Consequences of the Mutation:

• Loss of Attenuation Control: The ribosome will always translate the leader peptide quickly, even when tryptophan is scarce. This means the antiterminator structure (2–3 pairing) cannot form, and the terminator (3–4 pairing) will always be favored, leading to premature termination of transcription.

• Reduced Operon Expression: The trp operon will be expressed at a low level in both the presence and absence of tryptophan, because attenuation will always occur, terminating transcription before the structural genes are transcribed.

Interpretation of TS Activity Graphs

The question describes a graph representing tryptophan synthetase (TS) activity in E. coli in the absence or presence of tryptophan. For wild-type cells:

• Absence of Tryptophan: TS activity is high because the operon is derepressed and attenuation is bypassed (ribosome stalls at trp codons, antiterminator forms).

• Presence of Tryptophan: TS activity is low because the operon is repressed and attenuation is active (ribosome does not stall, terminator forms).

For cells with the trp codons mutated to ala codons:

• Absence of Tryptophan: TS activity is low because attenuation is always active (ribosome does not stall, terminator forms).

• Presence of Tryptophan: TS activity is also low, for the same reason.

Graph Interpretation:

• Wild-type: High TS activity in the absence of tryptophan, low in its presence.
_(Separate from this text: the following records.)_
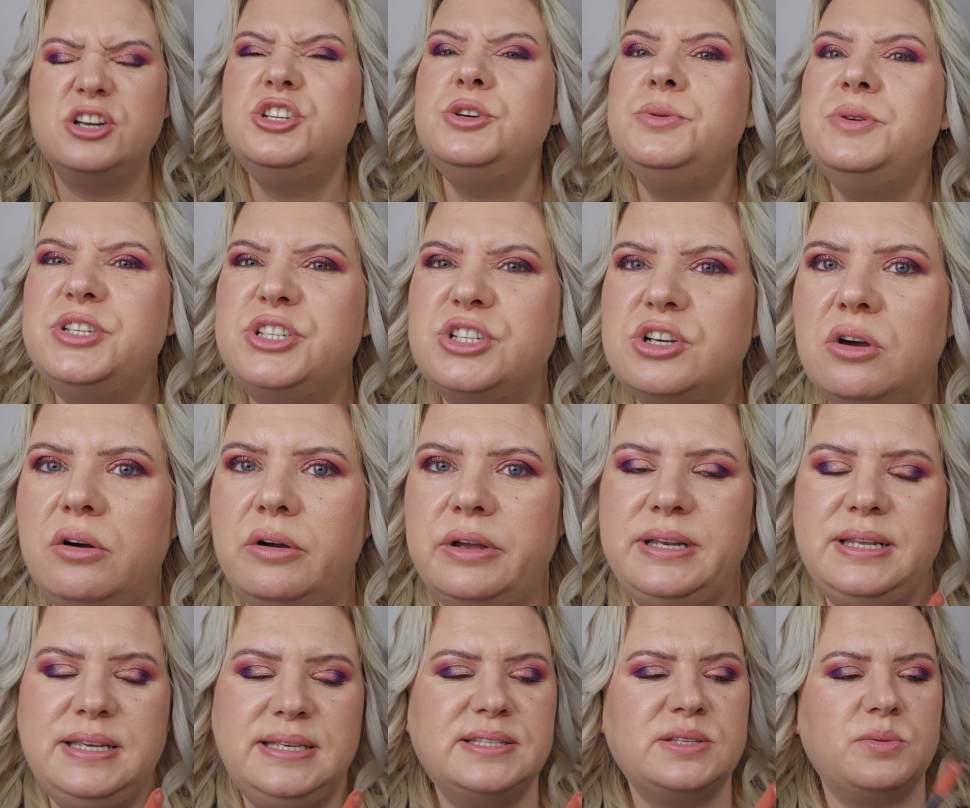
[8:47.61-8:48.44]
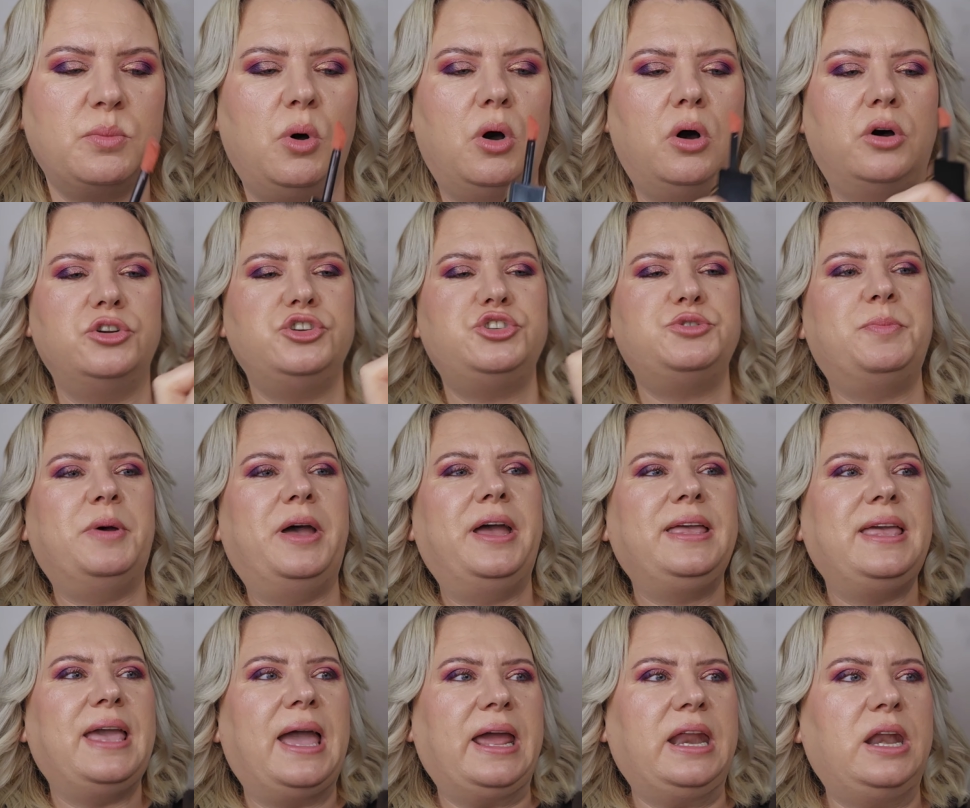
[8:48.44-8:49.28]
I'll do a tiny swatch,
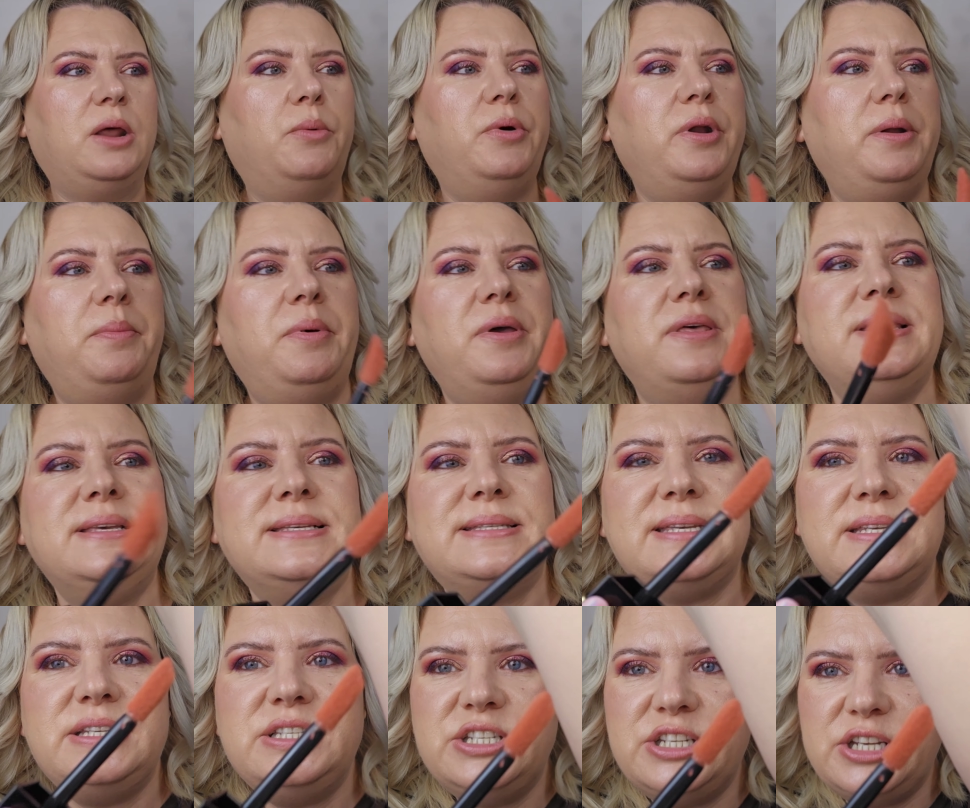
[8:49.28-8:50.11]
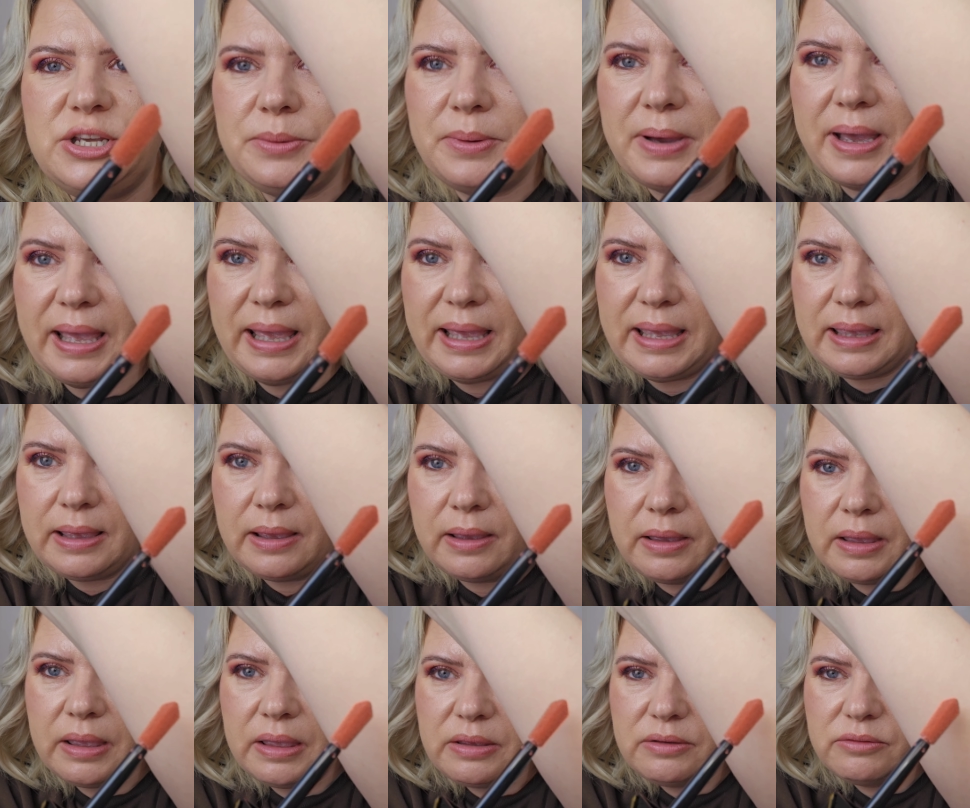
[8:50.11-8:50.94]
but again, I want to put this into a
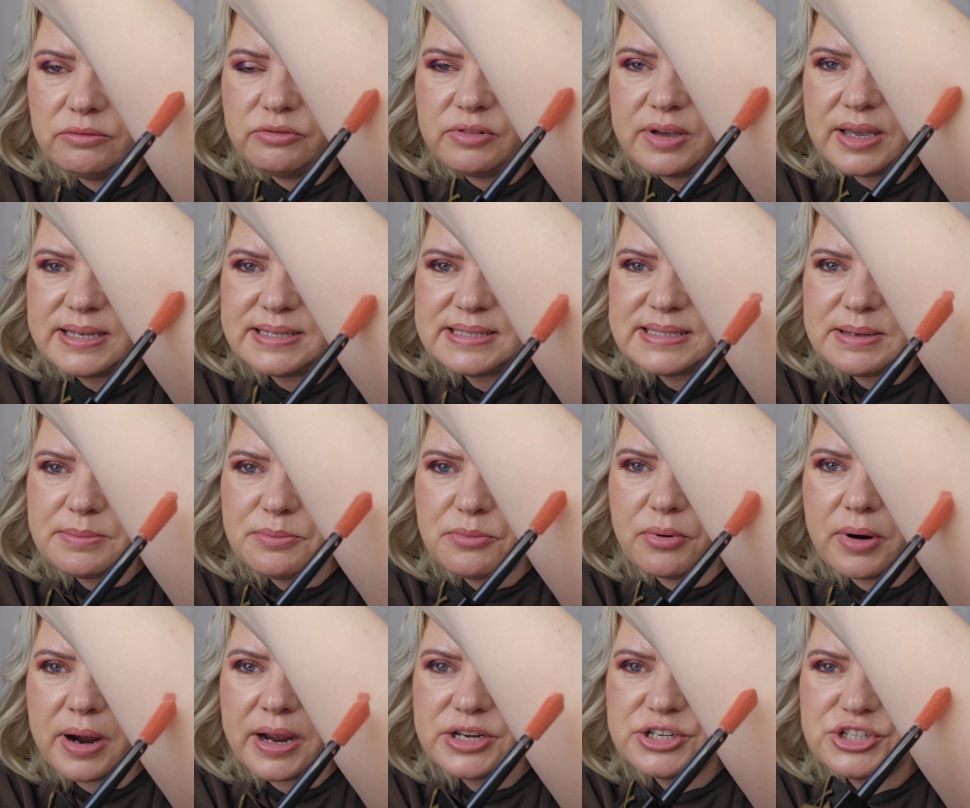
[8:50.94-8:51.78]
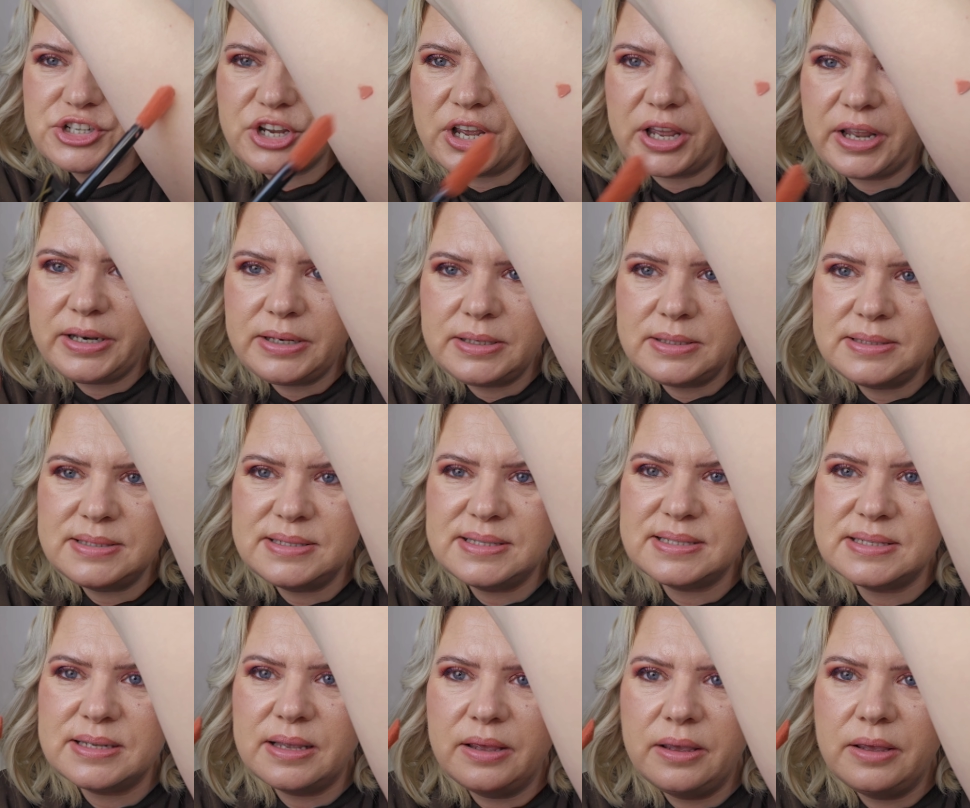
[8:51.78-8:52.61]
first
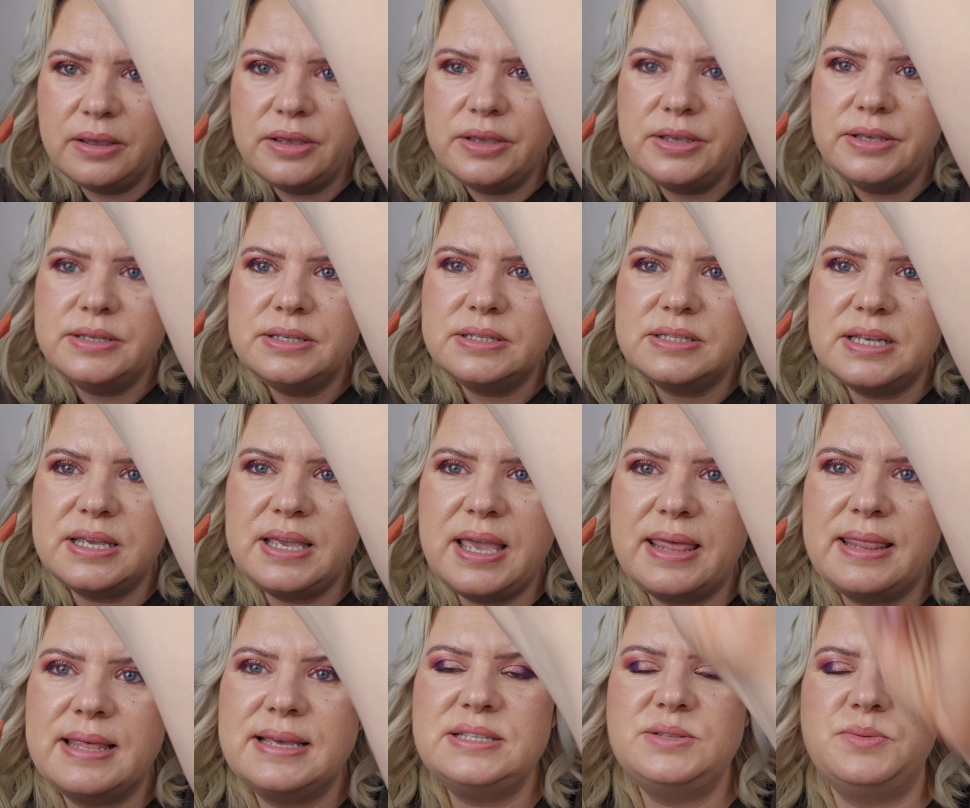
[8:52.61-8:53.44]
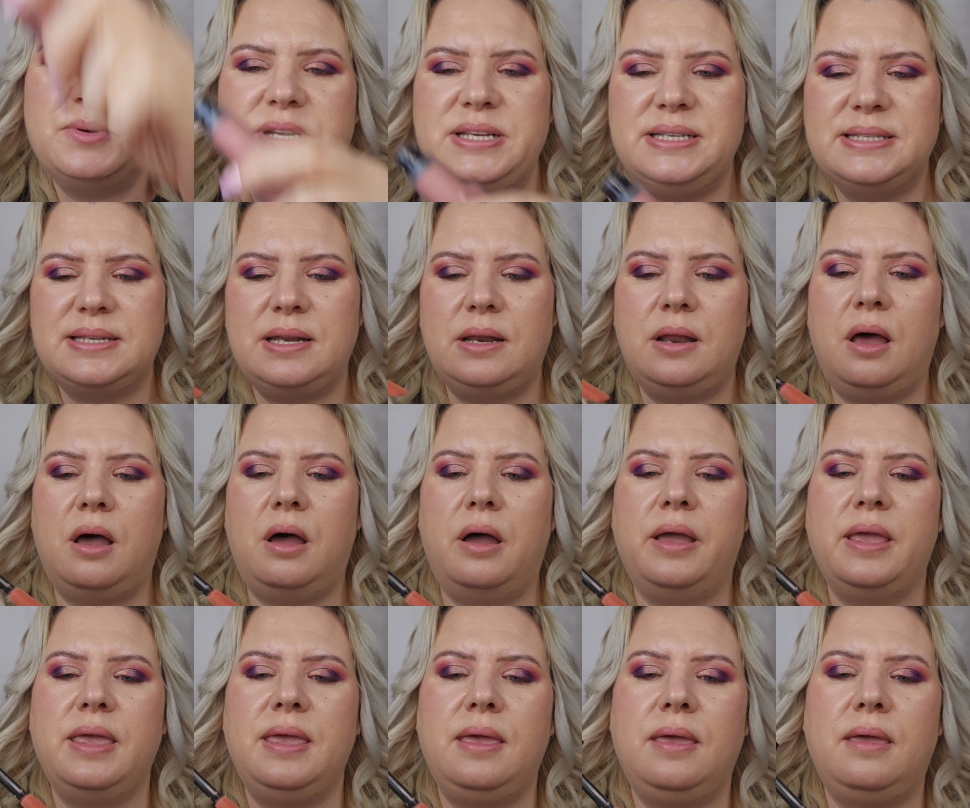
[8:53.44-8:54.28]
impressions. So yeah, that's what it's
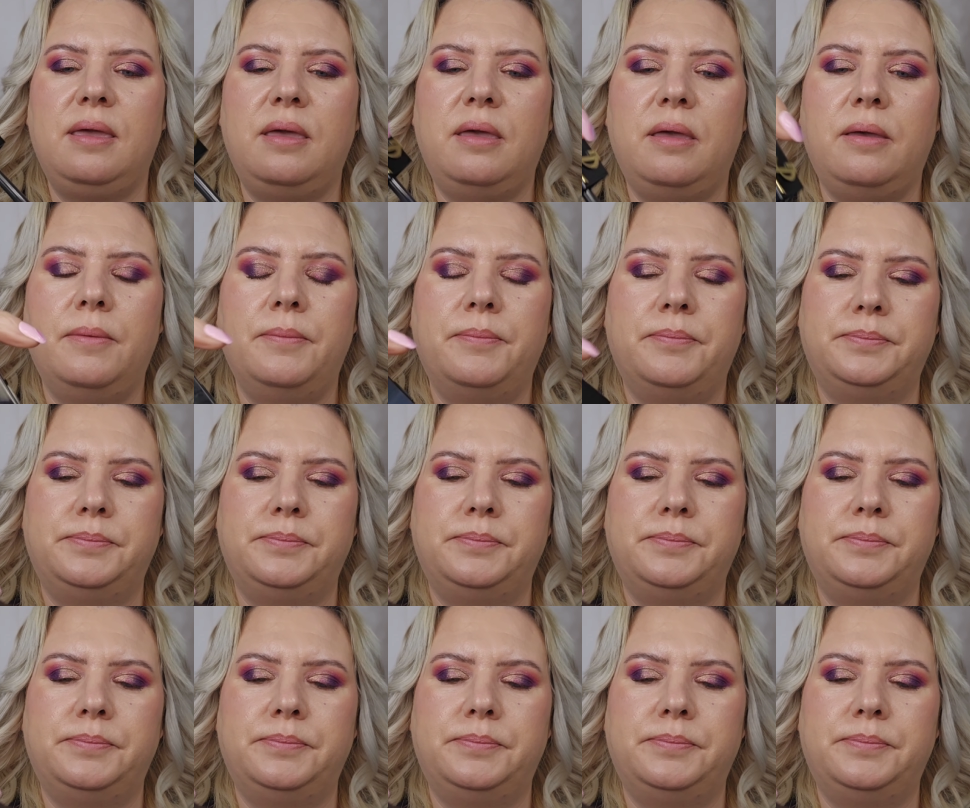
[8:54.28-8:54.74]
like.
• Mutant (trp to ala): Low TS activity in both conditions.

Biological Significance

The mutation of the trp codons in the leader sequence disrupts the ability of the cell to sense tryptophan levels via attenuation. As a result, the cell loses the ability to upregulate tryptophan synthesis when tryptophan is scarce, leading to inefficient use of resources and reduced adaptability to changing environmental conditions.

Practical Implications

Understanding the impact of leader sequence mutations is important for genetic engineering and synthetic biology. By manipulating the leader sequence, scientists can control operon expression and optimize the production of desired metabolites. However, unintended mutations that disrupt attenuation can lead to suboptimal expression and reduced yields.

Conclusion

In summary, mutation of the tandem trp codons in the trp operon leader sequence to ala codons results in constitutive attenuation, causing tryptophan synthetase activity to be low in both the presence and absence of tryptophan. The corresponding graph would show low TS activity in both conditions, unlike the wild-type, which shows high activity in the absence of tryptophan and low activity in its presence.

Key Takeaway:
When the trp codons in the leader sequence are mutated to ala codons, tryptophan synthetase activity remains low regardless of tryptophan availability, because attenuation is always active and transcription is prematurely terminated before the structural genes are expressed.

This article explains how mutations in the trp operon leader sequence affect tryptophan synthetase activity and provides a clear interpretation of the expected activity graphs for wild-type and mutant E. coli cells.